Registered lobbyists decline in response to 2007 rules, administration crackdown

By Amanda Becker
Monday, July 12, 2010

A new report on lobbyists shows there are fewer registered now than at any point during the last decade, a falloff that coincides with passage of new federal lobbying restrictions in 2007.

The 2007 rules amended the Lobbying Disclosure Act of 1995 to strengthen the reporting requirements on lobbying, donations and gifts to Congress. In response, some advocates began to reexamine whether their job description was technically lobbying, and many moved to terminate their registration.

The latest figures from the Center for Responsive Politics show that 3,627 lobbyists terminated their registrations in 2008, 1,467 in 2009 and 447 so far this year -- leaving 11,116 to patrol the halls of power as of April 25. The number of registered lobbyists has fallen by nearly 25 percent since 2007.

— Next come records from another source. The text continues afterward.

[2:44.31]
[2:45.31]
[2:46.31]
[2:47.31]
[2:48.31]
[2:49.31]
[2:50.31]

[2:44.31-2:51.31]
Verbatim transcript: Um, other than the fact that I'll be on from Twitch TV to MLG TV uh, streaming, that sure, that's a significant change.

"I think a lot of people who deregistered probably never should have registered in the first place but did so due to an overabundance of caution, and now they're realizing there is a downside," said Kenneth A. Gross, the head of Skadden, Arps, Slate, Meagher & Flom's political law practice.

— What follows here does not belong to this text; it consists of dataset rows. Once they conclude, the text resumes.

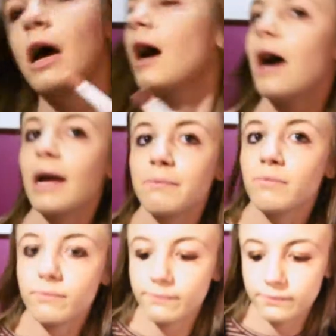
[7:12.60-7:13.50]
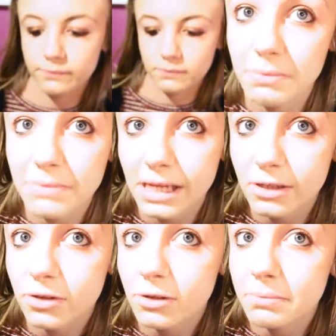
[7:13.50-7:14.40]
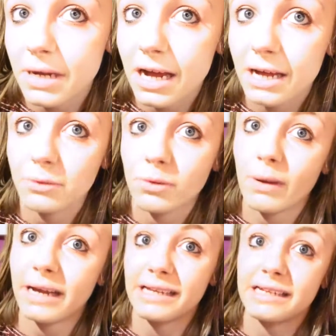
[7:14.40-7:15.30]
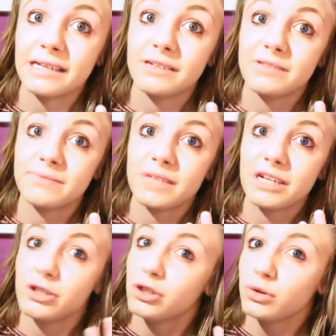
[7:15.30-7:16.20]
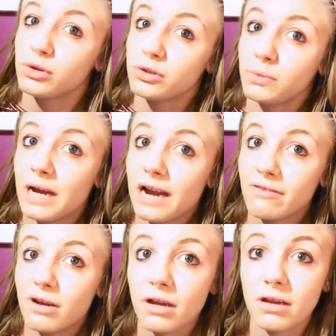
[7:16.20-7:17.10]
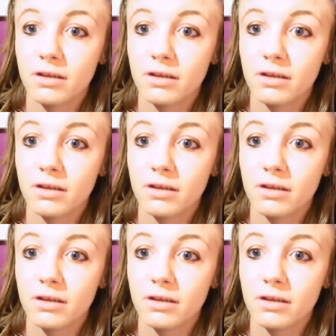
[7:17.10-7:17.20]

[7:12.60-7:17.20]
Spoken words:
the makeup, I'm quite a nude wearer.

The Center for Responsive Politics once attributed the drop to the Obama administration's crackdown on lobbying. But the group now says that is only part of the explanation.

"We found that although Obama's policies may have elevated deregistration numbers, the passage and implementation of [the new lobbying reform] itself had a much larger impact on the number of lobbyists deregistering," the center said in its report released June 30.

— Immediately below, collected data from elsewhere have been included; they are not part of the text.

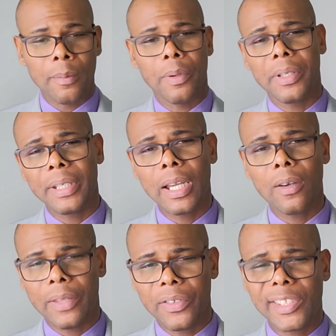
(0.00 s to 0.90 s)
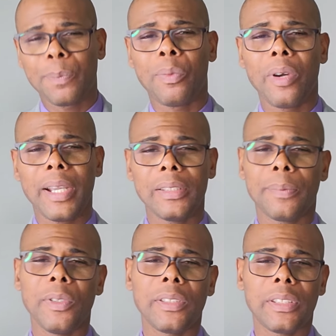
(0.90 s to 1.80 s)
But now at this
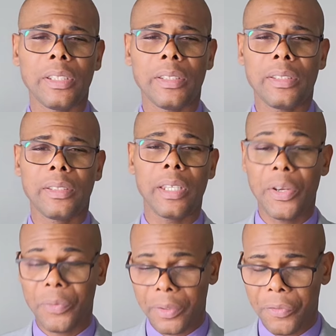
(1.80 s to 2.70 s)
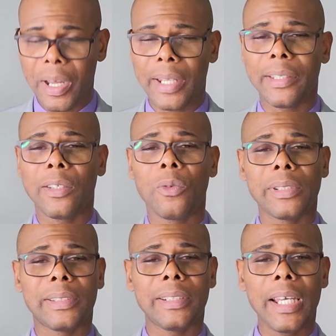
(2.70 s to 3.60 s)
point, Aaron
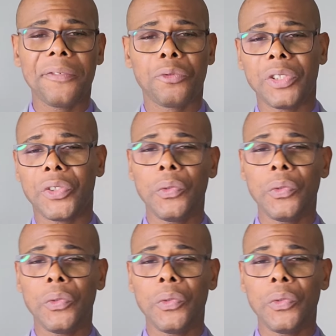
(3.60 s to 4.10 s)
was left with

Advocates become lobbyists when at least 20 percent of the work they do on behalf of a given client constitutes lobbying. At that point, a contract between the two parties is reported on a special form filed with the clerk of the House of Representatives and the secretary of the Senate. But experts say determining whether that reporting threshold has been surpassed can hinge on something as mundane as whether the drive to meet a public official is recorded or merely the 30 minutes spent on Capitol Hill in a meeting.

"Do I think these people went back to Arkansas and became farmers? No, they just weren't doing it 20 percent anymore," said David Wenhold, president of the American League of Lobbyists. "I think the 20 percent rule needs to be clearly defined and also what the role of a lobbyist is."

Though Wenhold said he does know of large lobbying shops that are closely tracking thresholds and filing fewer registrations, it isn't as though the work for the big players has gone away. A more likely outcome is that the increased reporting requirements and Obama's decision to bar lobbyists from trade advisory boards will push smaller nonprofits and associations, which sometimes have a single individual overseeing government affairs, to send fewer representatives to Capitol Hill, which will tip the scale in favor of interests that can afford a multi-pronged effort of lobbying and advocacy.

"You're really hurting Main Street, whereas Wall Street can afford to send a dozen lobbyists and still have other representatives on the boards," Wenhold said.

Whether Wenhold's prediction is reflected among the lobbyists who have already deregistered will be the subject of an upcoming Center for Responsive Politics report.